» Task brief
Although the records include pictures, the copy should not; write out exactly the lines from the first through the line with "[00:00:02.60]".

___ Records provided

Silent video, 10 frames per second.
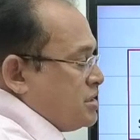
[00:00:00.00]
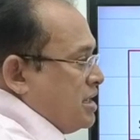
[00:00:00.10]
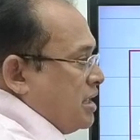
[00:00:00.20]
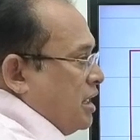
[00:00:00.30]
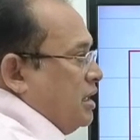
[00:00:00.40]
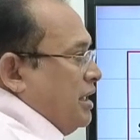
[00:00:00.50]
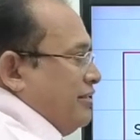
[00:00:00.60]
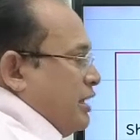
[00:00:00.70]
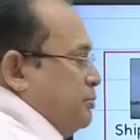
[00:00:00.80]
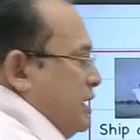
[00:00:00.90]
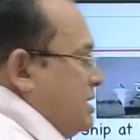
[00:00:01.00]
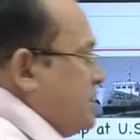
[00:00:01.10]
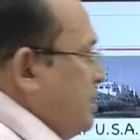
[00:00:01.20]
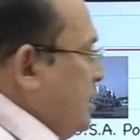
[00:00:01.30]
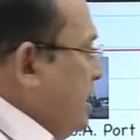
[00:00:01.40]
Lanka. That means
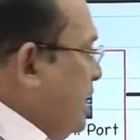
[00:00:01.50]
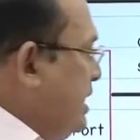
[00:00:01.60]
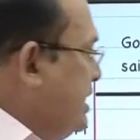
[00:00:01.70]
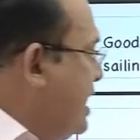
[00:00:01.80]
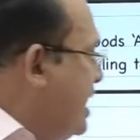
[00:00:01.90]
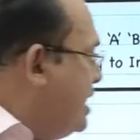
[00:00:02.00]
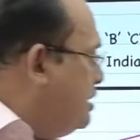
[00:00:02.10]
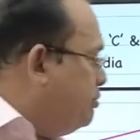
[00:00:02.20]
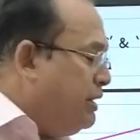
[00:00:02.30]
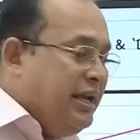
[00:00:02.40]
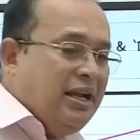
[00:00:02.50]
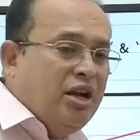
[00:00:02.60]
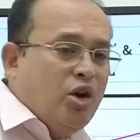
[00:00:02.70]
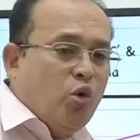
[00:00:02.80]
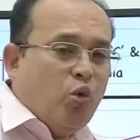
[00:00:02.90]
A and B,
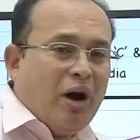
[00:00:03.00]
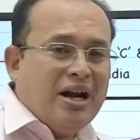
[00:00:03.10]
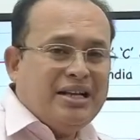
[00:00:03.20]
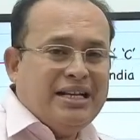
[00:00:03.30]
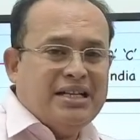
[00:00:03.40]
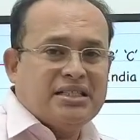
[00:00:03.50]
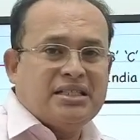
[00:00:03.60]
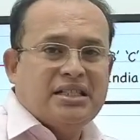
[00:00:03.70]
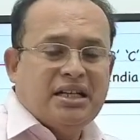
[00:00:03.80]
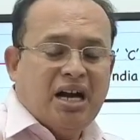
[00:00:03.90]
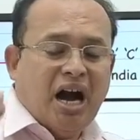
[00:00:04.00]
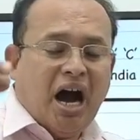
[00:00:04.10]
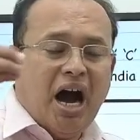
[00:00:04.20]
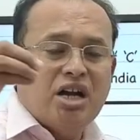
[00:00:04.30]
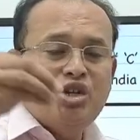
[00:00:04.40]
what is
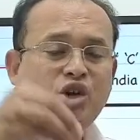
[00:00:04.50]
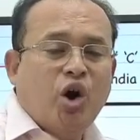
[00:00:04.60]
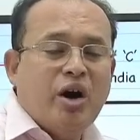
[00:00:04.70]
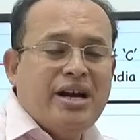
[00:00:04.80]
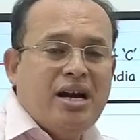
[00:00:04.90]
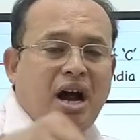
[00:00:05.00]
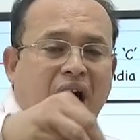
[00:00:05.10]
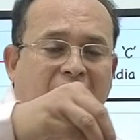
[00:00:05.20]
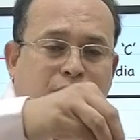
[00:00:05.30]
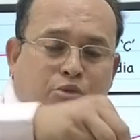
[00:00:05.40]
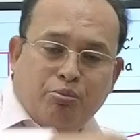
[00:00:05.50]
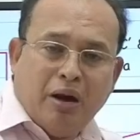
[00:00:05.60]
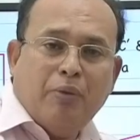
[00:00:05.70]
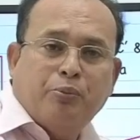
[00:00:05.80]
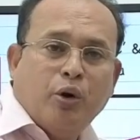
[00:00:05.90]
unloaded at
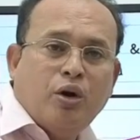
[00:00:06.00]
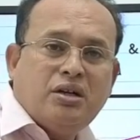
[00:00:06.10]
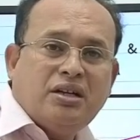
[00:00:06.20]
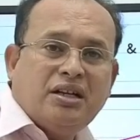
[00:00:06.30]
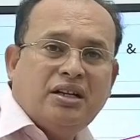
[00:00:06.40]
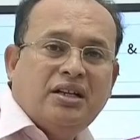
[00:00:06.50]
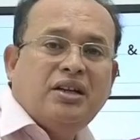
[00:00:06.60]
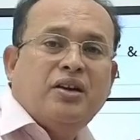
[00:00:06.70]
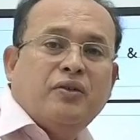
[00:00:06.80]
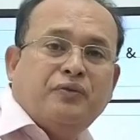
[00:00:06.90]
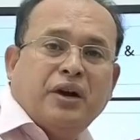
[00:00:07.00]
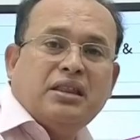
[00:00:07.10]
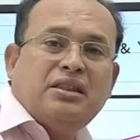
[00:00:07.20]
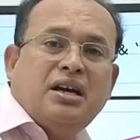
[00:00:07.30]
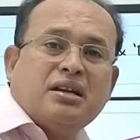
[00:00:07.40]
Mumbai port,
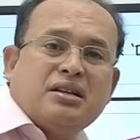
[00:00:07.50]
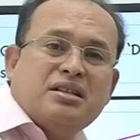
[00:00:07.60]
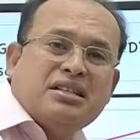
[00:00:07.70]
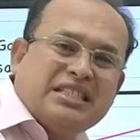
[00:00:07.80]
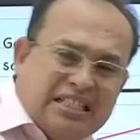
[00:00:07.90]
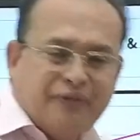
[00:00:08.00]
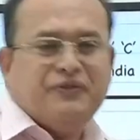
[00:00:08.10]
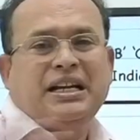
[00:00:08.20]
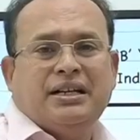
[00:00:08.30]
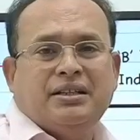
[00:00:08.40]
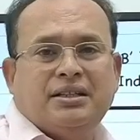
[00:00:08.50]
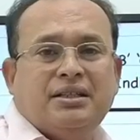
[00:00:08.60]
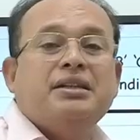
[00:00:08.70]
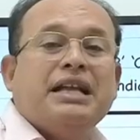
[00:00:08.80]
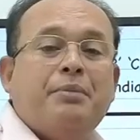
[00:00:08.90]
further shifted,
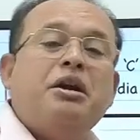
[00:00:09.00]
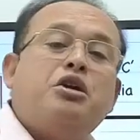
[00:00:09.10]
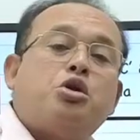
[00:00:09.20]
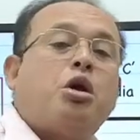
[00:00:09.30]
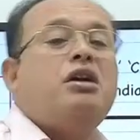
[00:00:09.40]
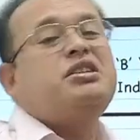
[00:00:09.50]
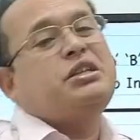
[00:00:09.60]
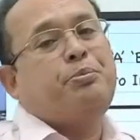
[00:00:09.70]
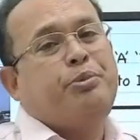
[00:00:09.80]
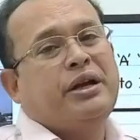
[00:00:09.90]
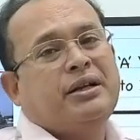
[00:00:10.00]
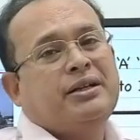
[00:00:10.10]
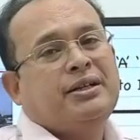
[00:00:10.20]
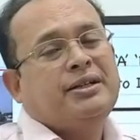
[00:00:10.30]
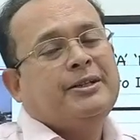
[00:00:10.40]
namely transshipped
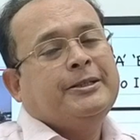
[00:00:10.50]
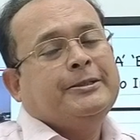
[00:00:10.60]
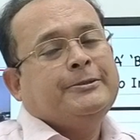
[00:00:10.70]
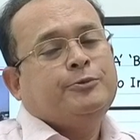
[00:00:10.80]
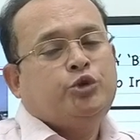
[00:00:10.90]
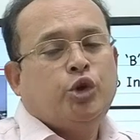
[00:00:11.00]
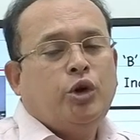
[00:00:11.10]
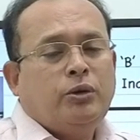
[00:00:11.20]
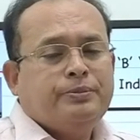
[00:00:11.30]
to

______

» Result for this task
Silent video, 10 frames per second.
[00:00:00.00]
[00:00:00.10]
[00:00:00.20]
[00:00:00.30]
[00:00:00.40]
[00:00:00.50]
[00:00:00.60]
[00:00:00.70]
[00:00:00.80]
[00:00:00.90]
[00:00:01.00]
[00:00:01.10]
[00:00:01.20]
[00:00:01.30]
[00:00:01.40]
Lanka. That means
[00:00:01.50]
[00:00:01.60]
[00:00:01.70]
[00:00:01.80]
[00:00:01.90]
[00:00:02.00]
[00:00:02.10]
[00:00:02.20]
[00:00:02.30]
[00:00:02.40]
[00:00:02.50]
[00:00:02.60]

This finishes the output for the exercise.